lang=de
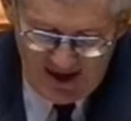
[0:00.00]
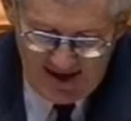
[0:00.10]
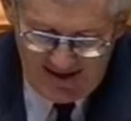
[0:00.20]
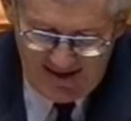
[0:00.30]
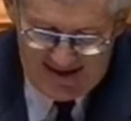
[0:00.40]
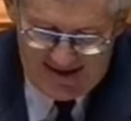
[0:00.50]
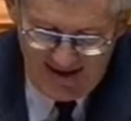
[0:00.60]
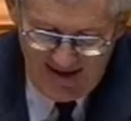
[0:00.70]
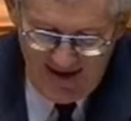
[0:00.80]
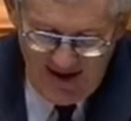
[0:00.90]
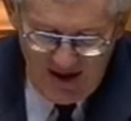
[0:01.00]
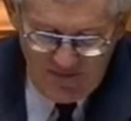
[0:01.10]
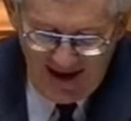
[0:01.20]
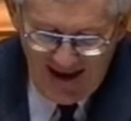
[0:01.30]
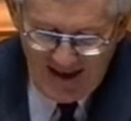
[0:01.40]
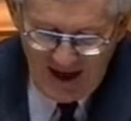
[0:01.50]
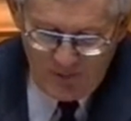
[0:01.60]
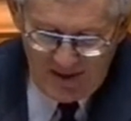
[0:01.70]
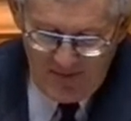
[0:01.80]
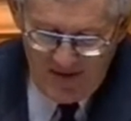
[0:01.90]
bestritten ist.
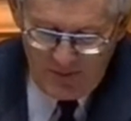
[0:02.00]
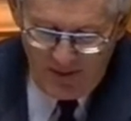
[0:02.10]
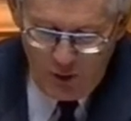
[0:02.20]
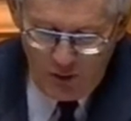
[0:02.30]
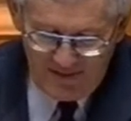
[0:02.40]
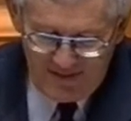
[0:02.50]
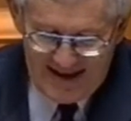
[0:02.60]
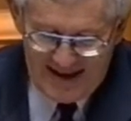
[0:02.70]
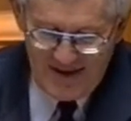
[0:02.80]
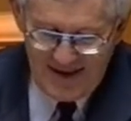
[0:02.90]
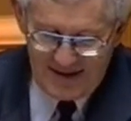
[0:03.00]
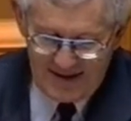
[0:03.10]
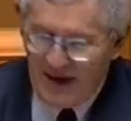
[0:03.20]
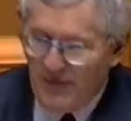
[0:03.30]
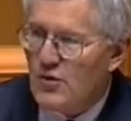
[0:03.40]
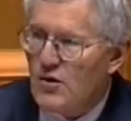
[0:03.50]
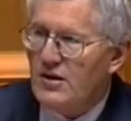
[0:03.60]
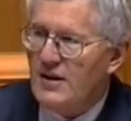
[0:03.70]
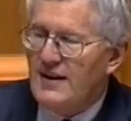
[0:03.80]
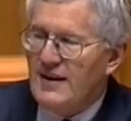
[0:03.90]
Freiraum, den wir brauchen, dass wir e,
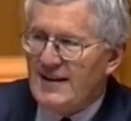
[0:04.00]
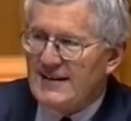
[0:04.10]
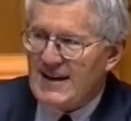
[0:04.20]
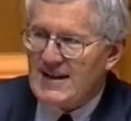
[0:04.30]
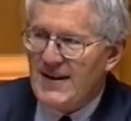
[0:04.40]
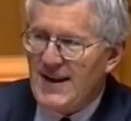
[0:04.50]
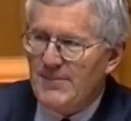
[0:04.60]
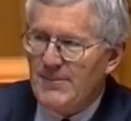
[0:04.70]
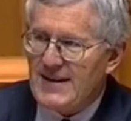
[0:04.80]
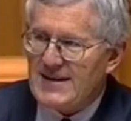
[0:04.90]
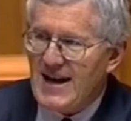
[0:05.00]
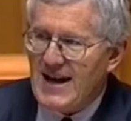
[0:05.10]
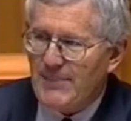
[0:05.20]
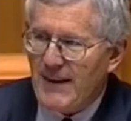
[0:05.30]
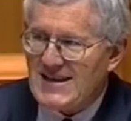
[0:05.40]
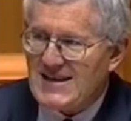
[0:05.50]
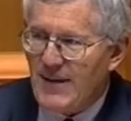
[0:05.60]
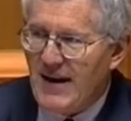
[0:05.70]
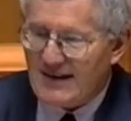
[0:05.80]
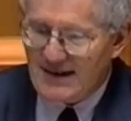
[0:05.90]
dafür, dass wir eben das
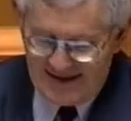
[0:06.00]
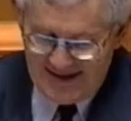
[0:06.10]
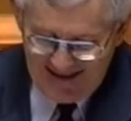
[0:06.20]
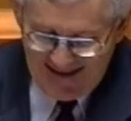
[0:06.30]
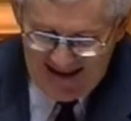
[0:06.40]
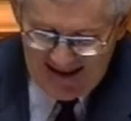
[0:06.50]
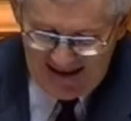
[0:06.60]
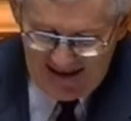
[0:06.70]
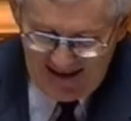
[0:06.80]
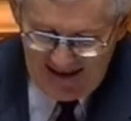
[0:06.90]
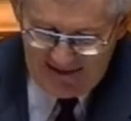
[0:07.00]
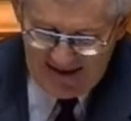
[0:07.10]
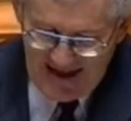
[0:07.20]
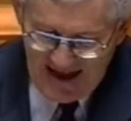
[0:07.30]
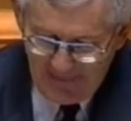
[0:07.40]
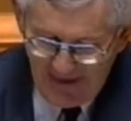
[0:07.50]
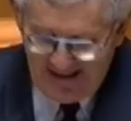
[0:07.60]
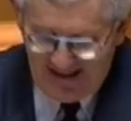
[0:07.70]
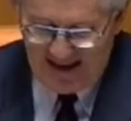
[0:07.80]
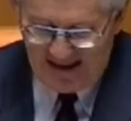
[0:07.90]
arbeitsmarktrechtliche, das
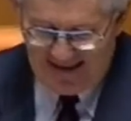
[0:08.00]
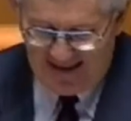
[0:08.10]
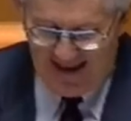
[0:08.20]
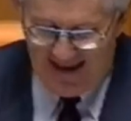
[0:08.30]
arbeitsrechtliche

• _EXERCISE DETAILS_
Retype every entry above exactly and, please, skip the pictures.

• _RESULT_
lang=de
[0:00.00]
[0:00.10]
[0:00.20]
[0:00.30]
[0:00.40]
[0:00.50]
[0:00.60]
[0:00.70]
[0:00.80]
[0:00.90]
[0:01.00]
[0:01.10]
[0:01.20]
[0:01.30]
[0:01.40]
[0:01.50]
[0:01.60]
[0:01.70]
[0:01.80]
[0:01.90]
bestritten ist.
[0:02.00]
[0:02.10]
[0:02.20]
[0:02.30]
[0:02.40]
[0:02.50]
[0:02.60]
[0:02.70]
[0:02.80]
[0:02.90]
[0:03.00]
[0:03.10]
[0:03.20]
[0:03.30]
[0:03.40]
[0:03.50]
[0:03.60]
[0:03.70]
[0:03.80]
[0:03.90]
Freiraum, den wir brauchen, dass wir e,
[0:04.00]
[0:04.10]
[0:04.20]
[0:04.30]
[0:04.40]
[0:04.50]
[0:04.60]
[0:04.70]
[0:04.80]
[0:04.90]
[0:05.00]
[0:05.10]
[0:05.20]
[0:05.30]
[0:05.40]
[0:05.50]
[0:05.60]
[0:05.70]
[0:05.80]
[0:05.90]
dafür, dass wir eben das
[0:06.00]
[0:06.10]
[0:06.20]
[0:06.30]
[0:06.40]
[0:06.50]
[0:06.60]
[0:06.70]
[0:06.80]
[0:06.90]
[0:07.00]
[0:07.10]
[0:07.20]
[0:07.30]
[0:07.40]
[0:07.50]
[0:07.60]
[0:07.70]
[0:07.80]
[0:07.90]
arbeitsmarktrechtliche, das
[0:08.00]
[0:08.10]
[0:08.20]
[0:08.30]
arbeitsrechtliche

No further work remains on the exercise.